Whitehead presents all the appeal of a Victorian seaside resort, featuring period architecture and meandering pathways that overlook the tranquil azure waters. Like any worthwhile destination, it boasts an array of delightful bakeries, cafés and public houses, all providing refreshments and a welcome break after a day spent discovering the coastline.

However, the Lighthouse Bistro and Bakehouse truly stands apart from the rest, earning the top spot for dining on TripAdvisor in the locality. Patrons keep returning for the delicious seafood chowder, fresh bakes and the lovely panoramas whilst enjoying a drink overlooking the ocean during summer months.

One delighted visitor said: “What a great find! This bakery/restaurant is excellent. We each had a delicious bowl of soup accompanied by freshly baked bread. Perfect lunch after our Blackhead Beach walk.”

Outdoor enthusiasts frequently find themselves drawn to explore this region, renowned for its trails, including the legendary Gobbins Cliff Path. Rich in heritage, this route offers more than simply a stroll but rather a voyage through the ages, where you’ll encounter all the natural forces and feel more connected to the ocean than ever.

You can peer down into the thundering waters of the North Passage whilst standing on a metal bridge suspended between clifftops, providing unparalleled panoramas. A passionate adventurer documented their visit on TripAdvisor, saying: “The views are spectacular, and the history is so interesting. Keep your eyes open in the water – we saw several seals in the water. “

The location is temporarily shut following recent rockfall, though it’s expected to welcome visitors back shortly. However, there are numerous other routes to appreciate the stunning Northern Irish coast, such as the Blackhead Path.
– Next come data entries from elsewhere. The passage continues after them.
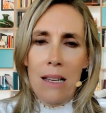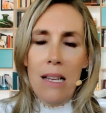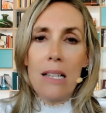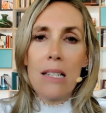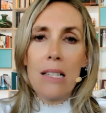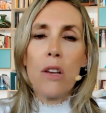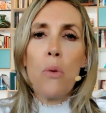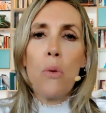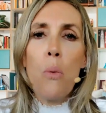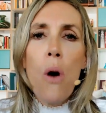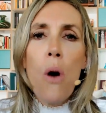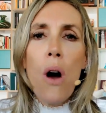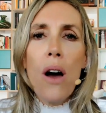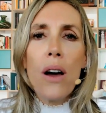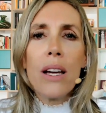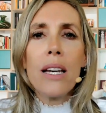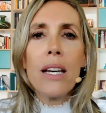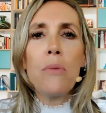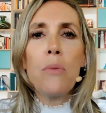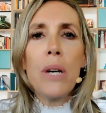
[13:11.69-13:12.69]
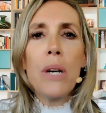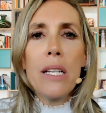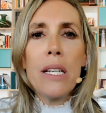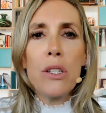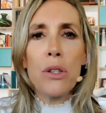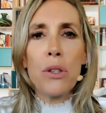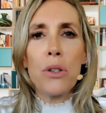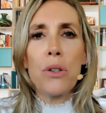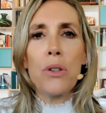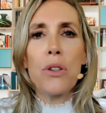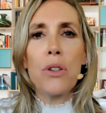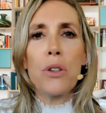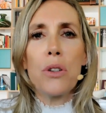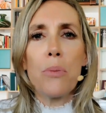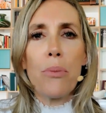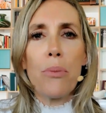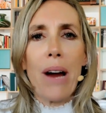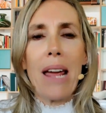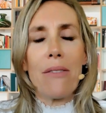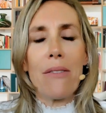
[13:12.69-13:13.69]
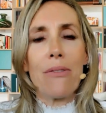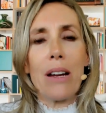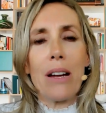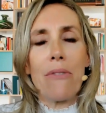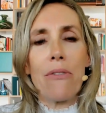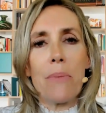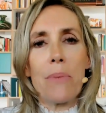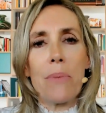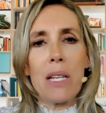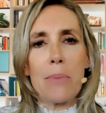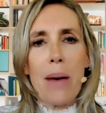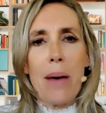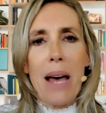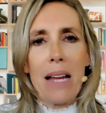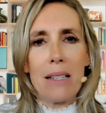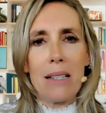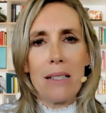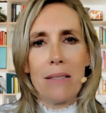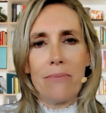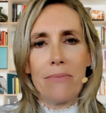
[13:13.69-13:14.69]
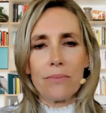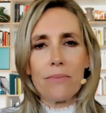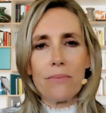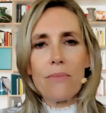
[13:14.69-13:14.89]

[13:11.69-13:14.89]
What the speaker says: So what can we do to break free from this pattern?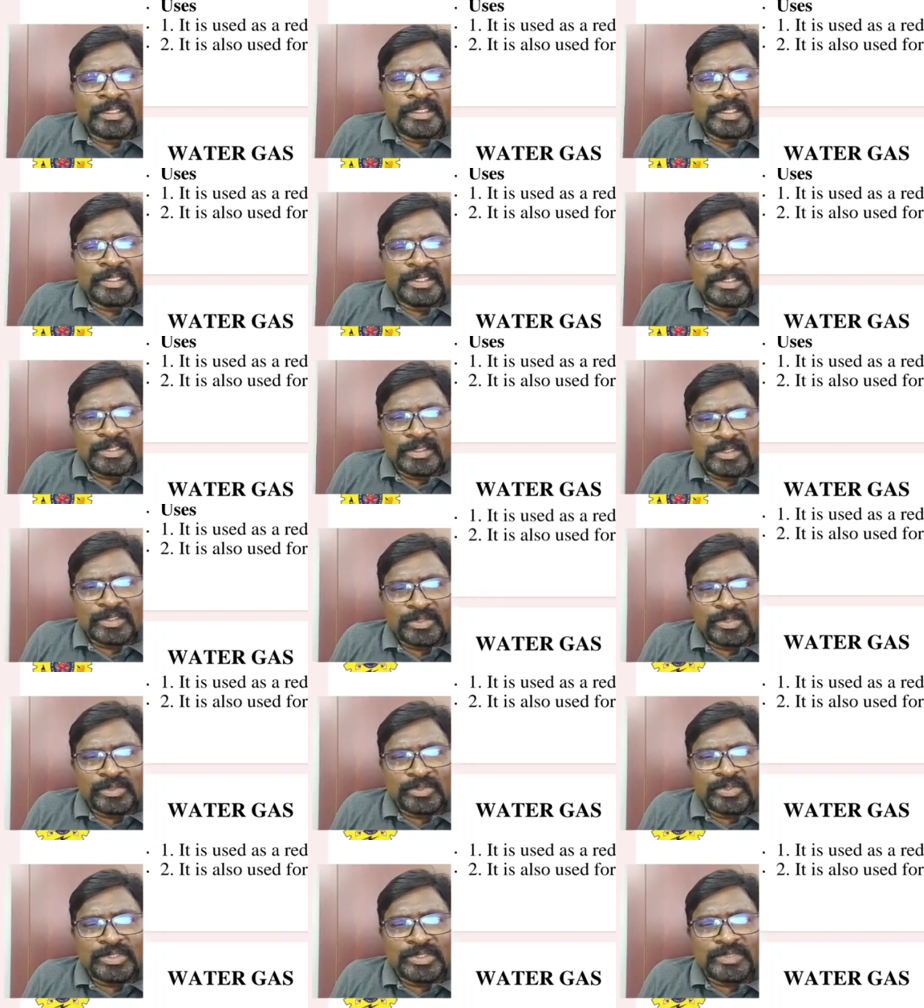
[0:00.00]
It is also
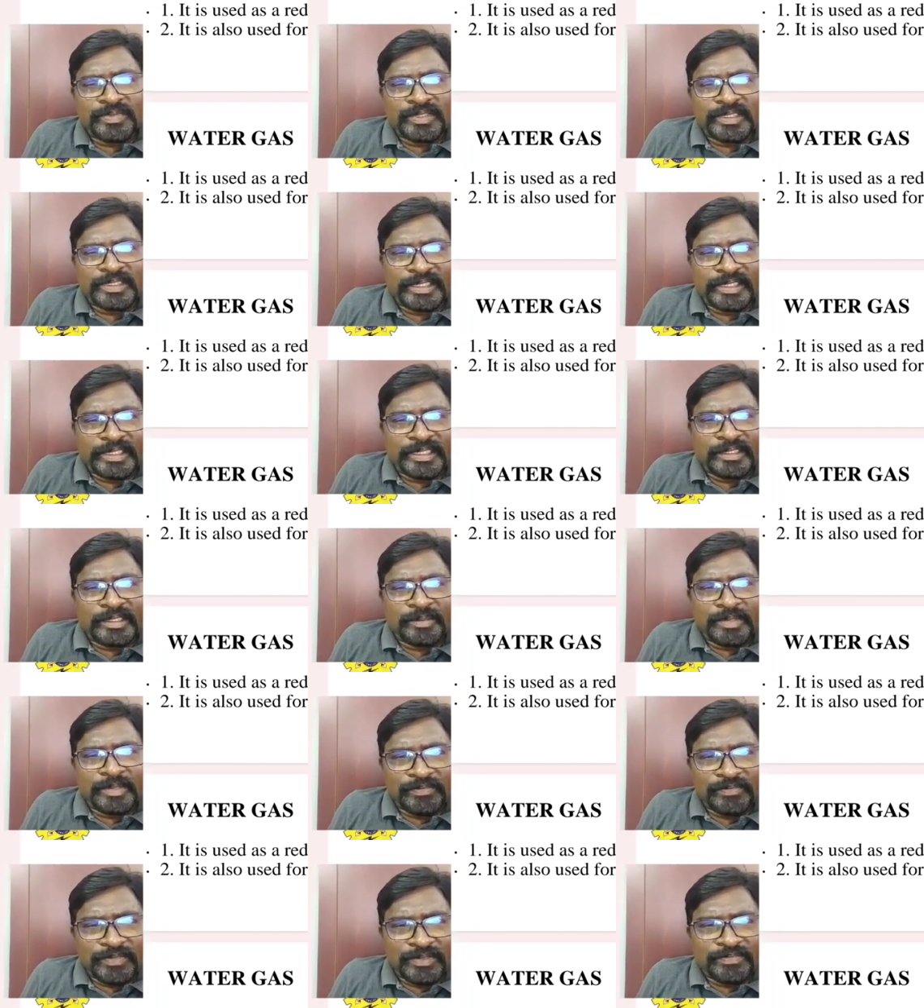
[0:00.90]
used for heating the
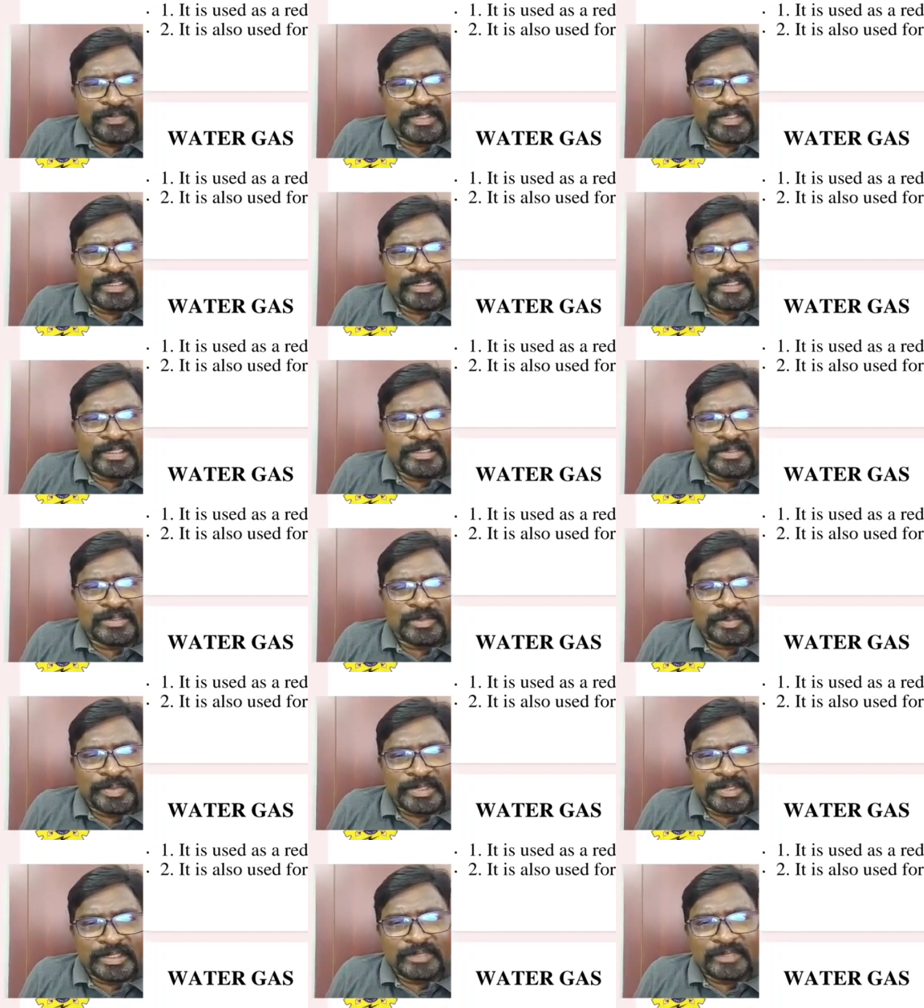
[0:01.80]
muffled furnace,
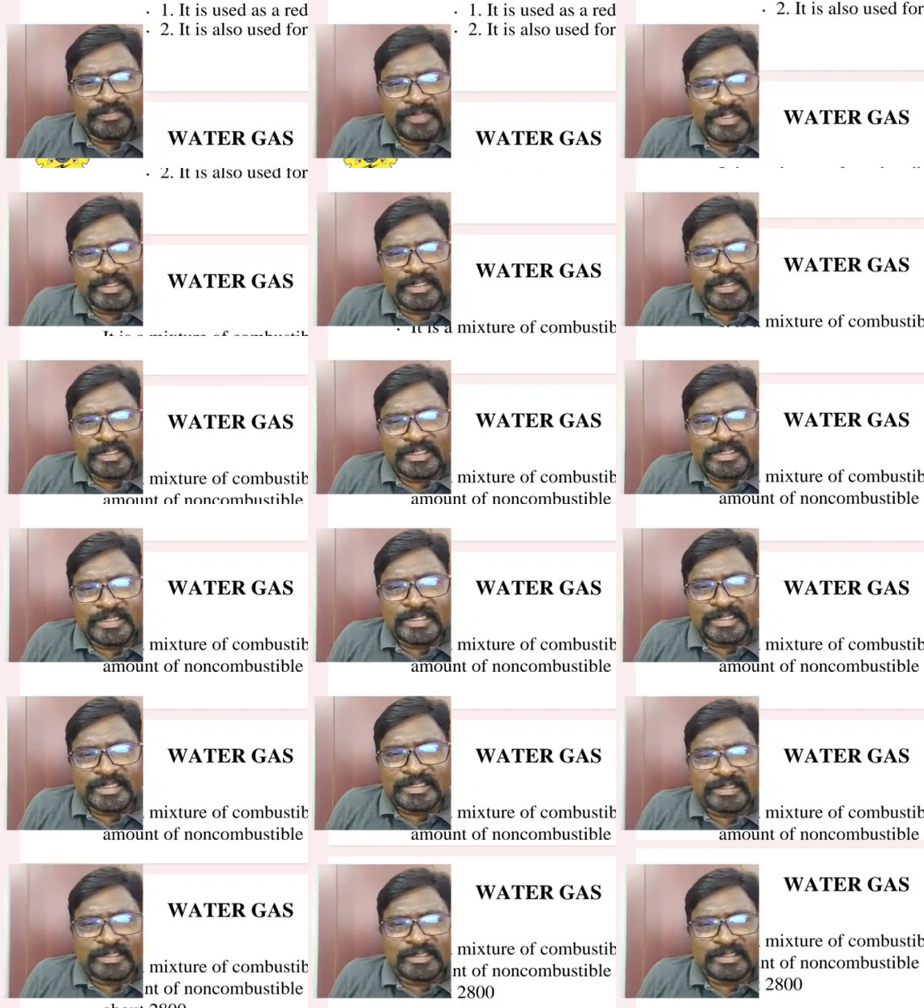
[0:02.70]
open heart furnace,
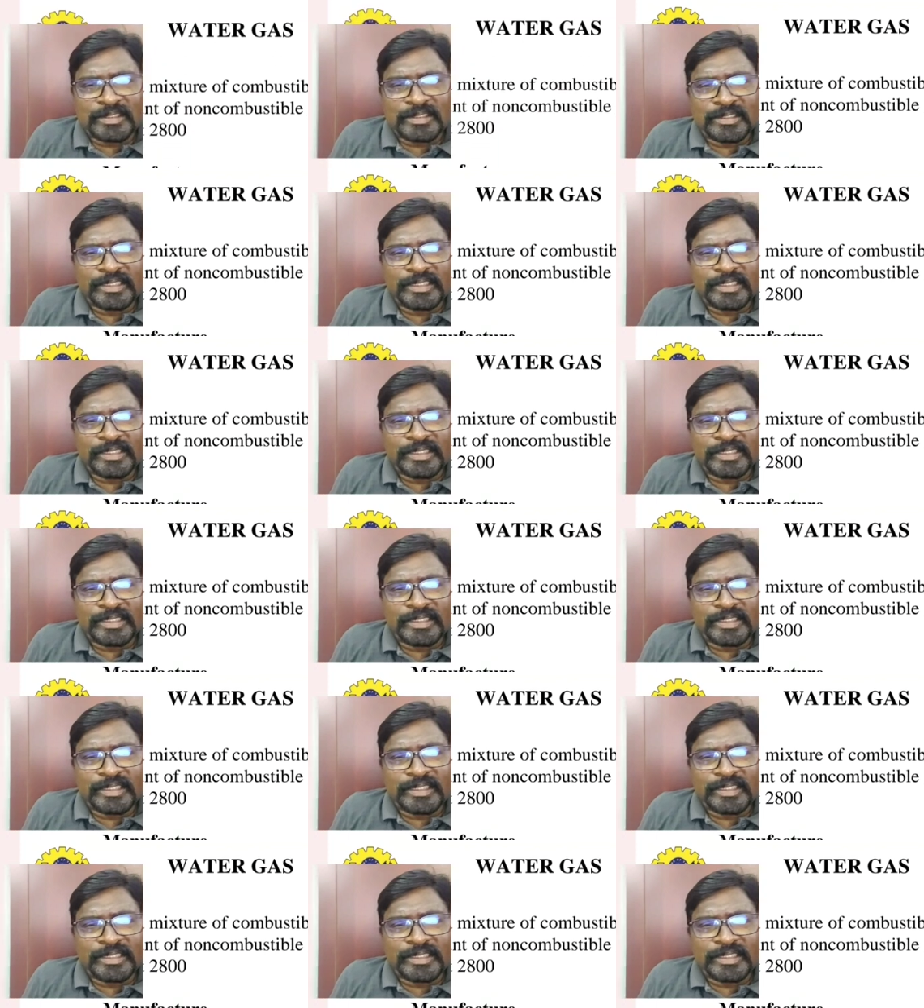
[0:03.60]
etc.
Renowned for its charming white lighthouse backdrop, this route attracts walkers of all kinds, being a manageable trail suitable for various fitness levels. One hiker said: “You’ll enjoy stunning views across Belfast Lough of North Down, Scotland and nearby islands. You can walk up to the lighthouse in a circular route – through the caves and up the back steps – or take a left up across the Golden Steps. Incredible views and all free!”.

Railway enthusiasts or those seeking educational experiences should definitely visit Whitehead Railway Museum. Here, guests can climb aboard a locomotive featuring a 140 year old engine and enter a genuine 1950s carriage, all maintained by the Railway Preservation Society of Ireland’s collection.

Punters can wander through the venue independently or absorb fascinating insights from the knowledgeable staff stationed at the museum. When the weather’s playing up, it’s a perfect spot for some indoor entertainment. One visitor confessed they “nearly didn’t call in” but were “so glad” they did, even expressing a wish to have allocated more time.